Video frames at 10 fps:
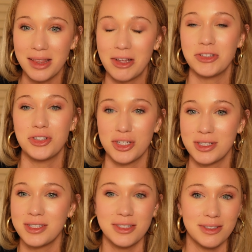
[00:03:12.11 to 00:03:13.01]
Let's
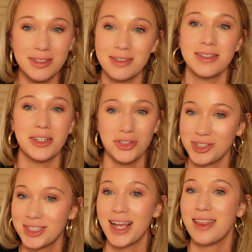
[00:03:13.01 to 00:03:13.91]
just
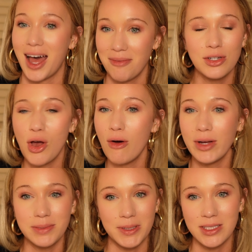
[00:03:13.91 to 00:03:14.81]
say that. There's
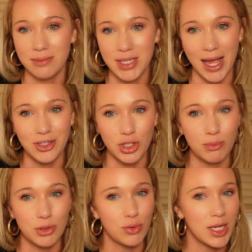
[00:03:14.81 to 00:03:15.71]
always been some tension
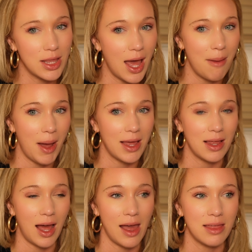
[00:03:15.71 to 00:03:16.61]
between them.
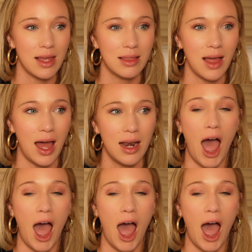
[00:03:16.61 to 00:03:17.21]
I think that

________________________

**Description of the task:**
Your answer should hold only the lines from the line with "[00:03:13.01 to 00:03:13.91]" through the closing line of the records, restated exactly and free of pictures.

**Exercise response:**
[00:03:13.01 to 00:03:13.91]
just
[00:03:13.91 to 00:03:14.81]
say that. There's
[00:03:14.81 to 00:03:15.71]
always been some tension
[00:03:15.71 to 00:03:16.61]
between them.
[00:03:16.61 to 00:03:17.21]
I think that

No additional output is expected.